Now, to be clear, those values by themselves will not help you understand how to use GPU with your own or with any other third-party models. However, later on, we’ll inspect what Ollama deployed and that will enable us to deduce what we should specify if we’d like to use GPU with virtually any application or any model since the logic is always the same.

Let’s apply the chart.

helm upgrade --install ollama ollama \
    --repo https://otwld.github.io/ollama-helm \
    --values ollama-values.yaml \
    --namespace ollama --create-namespace --wait

The output is as follows.

Release "ollama" does not exist. Installing it now.
NAME: ollama
LAST DEPLOYED: Mon Aug 19 00:23:35 2024
NAMESPACE: ollama
STATUS: deployed
REVISION: 1
NOTES:
1. Get the application URL by running these commands:
  http://ollama.35.229.75.73.nip.io/

Now comes the important part. Since all the changes we should do to make containers in Pods use GPU are in the manifest of those Pods, we can inspect a Deployment Ollama created. Since that Deployment creates a ReplicaSet which creates the Pods, that should give us a clue as to what we should do to use GPUs.

kubectl --namespace ollama get deployment ollama \
    --output yaml | yq .

The output is as follows (truncated for brevity).

apiVersion: apps/v1
kind: Deployment
metadata:
  ...
  name: ollama
  ...
spec:
  ...
  template:
    ...
    spec:
      containers:
        - env:
            ...
            - name: NVIDIA_DRIVER_CAPABILITIES
              value: compute,utility
            - name: NVIDIA_VISIBLE_DEVICES
              value: all
          ...
          resources:
            limits:
              nvidia.com/gpu: "1"
          ...
      tolerations:
        - effect: NoSchedule
          key: nvidia.com/gpu
          operator: Exists
      ...

The first thing you’ll notice are environment variables NVIDIA_DRIVER_CAPABILITIES and NVIDIA_VISIBLE_DEVICES. The first one specifies that GPU should accelerate compute and utility. We could have specified that it should accelerate video as well but, since Llama2 model does not support video, there is no need for that one. We could set it to all if we’re too lazy. That’s what is used with NVIDIA_VISIBLE_DEVICES which specified which devices will be injected by the NVIDIA Container Runtime.
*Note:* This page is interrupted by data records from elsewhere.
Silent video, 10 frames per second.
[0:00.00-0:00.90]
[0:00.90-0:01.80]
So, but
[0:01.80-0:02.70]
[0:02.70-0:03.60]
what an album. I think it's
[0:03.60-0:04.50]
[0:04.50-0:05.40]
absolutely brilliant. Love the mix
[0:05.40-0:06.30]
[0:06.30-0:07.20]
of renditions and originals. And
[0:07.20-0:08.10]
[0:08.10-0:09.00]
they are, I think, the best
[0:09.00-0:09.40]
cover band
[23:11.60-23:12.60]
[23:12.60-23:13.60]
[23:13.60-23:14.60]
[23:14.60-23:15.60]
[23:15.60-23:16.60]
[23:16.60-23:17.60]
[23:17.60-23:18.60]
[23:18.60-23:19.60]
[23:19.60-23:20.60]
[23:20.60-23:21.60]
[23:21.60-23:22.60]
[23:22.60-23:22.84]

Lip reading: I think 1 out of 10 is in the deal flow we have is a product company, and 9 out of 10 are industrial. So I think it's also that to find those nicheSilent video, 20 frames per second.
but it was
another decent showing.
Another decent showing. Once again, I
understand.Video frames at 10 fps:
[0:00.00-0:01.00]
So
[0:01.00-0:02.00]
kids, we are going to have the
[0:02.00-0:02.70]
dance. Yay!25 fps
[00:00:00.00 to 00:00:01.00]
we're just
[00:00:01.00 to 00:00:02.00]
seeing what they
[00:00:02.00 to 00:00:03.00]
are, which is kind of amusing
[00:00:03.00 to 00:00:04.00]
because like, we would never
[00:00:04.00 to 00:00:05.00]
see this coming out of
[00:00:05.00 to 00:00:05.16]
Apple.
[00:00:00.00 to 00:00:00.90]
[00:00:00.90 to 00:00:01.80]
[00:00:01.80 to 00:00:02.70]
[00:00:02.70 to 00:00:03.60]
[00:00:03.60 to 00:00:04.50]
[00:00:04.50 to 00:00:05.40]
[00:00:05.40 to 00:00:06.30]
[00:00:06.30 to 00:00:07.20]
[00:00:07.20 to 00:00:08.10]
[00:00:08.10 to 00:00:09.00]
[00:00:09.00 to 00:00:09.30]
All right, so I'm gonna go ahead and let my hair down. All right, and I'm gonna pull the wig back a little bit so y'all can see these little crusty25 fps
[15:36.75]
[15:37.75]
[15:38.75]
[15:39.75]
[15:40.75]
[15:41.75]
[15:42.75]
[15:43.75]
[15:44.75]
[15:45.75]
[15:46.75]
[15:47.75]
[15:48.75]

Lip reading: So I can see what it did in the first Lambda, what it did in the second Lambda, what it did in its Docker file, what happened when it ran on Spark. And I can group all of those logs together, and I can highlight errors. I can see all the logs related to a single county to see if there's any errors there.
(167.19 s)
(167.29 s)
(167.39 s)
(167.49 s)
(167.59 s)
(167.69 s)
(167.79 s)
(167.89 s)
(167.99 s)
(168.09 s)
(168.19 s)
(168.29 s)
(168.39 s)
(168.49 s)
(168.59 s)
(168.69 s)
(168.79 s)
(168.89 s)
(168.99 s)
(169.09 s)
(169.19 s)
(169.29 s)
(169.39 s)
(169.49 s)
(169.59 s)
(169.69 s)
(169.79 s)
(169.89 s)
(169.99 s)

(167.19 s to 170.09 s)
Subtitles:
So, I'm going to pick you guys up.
Those environment variables are not that important. What is important is that limits in resources is set to use maximum 1 nvidia.com/gpu. That should be self-explanatory. I can’t affort more than one GPU so that’s what I’m using.

Finally, we have tolerations which, in general, allow us to tell the scheduler to place Pods only on nodes with matching taints. In this case, we’re telling it to place the Pods with the model only on nodes that have the key set to nvidia.com/gpu. That’s the same key that was set to the nodes of the node pool with GPUs we created earlier. As a result, it is clear to Kubernetes that the Pod with Llama2 model should run only on specific nodes, on those with GPUs.

Since those instructions were set to the Deployment template, the end result is that we have a Pod running in the only node with GPU and is using that GPU to accelerate calculations.

Now we can use the local ollama client to communicate with the model running in the cluster. To do that, first we’ll define the environment variable OLLAMA_HOST to point to the Ingress endpoint,…

export OLLAMA_HOST="http://ollama.$INGRESS_HOST.nip.io"

…and list all available models.

ollama list

The output is as follows.

NAME          ID           SIZE   MODIFIED
llama2:latest 78e26419b446 3.8 GB 13 minutes ag

There is only one model since that’s what we specified. The important part is that we proved that the model is running in the cluster and that we can access it.

Let’s use it by executing ollama run llama2 and passing it a question.

ollama run llama2 "How to run GPU in Kubernetes?"

The output is as follows (truncated for brevity).

Running a GPU (Graphics Processing Unit) in a Kubernetes cluster can be challenging due to the lack
of native support for GPUs in containers. However, there are several ways to run a GPU in a
Kubernetes cluster:

1. Using NVIDIA's GPU Pod Dispatcher: NVIDIA provides a tool called GPU Pod Dispatcher that allows
you to run GPU-intensive workloads on Kubernetes clusters. The GPU Pod Dispatcher manages the
allocation of GPU resources to containers and schedules them on the appropriate nodes in the cluster.
...

The first thing you’ll notice is that it was lightning fast. GPU accelerated the calculation and we got an answer almost instantly.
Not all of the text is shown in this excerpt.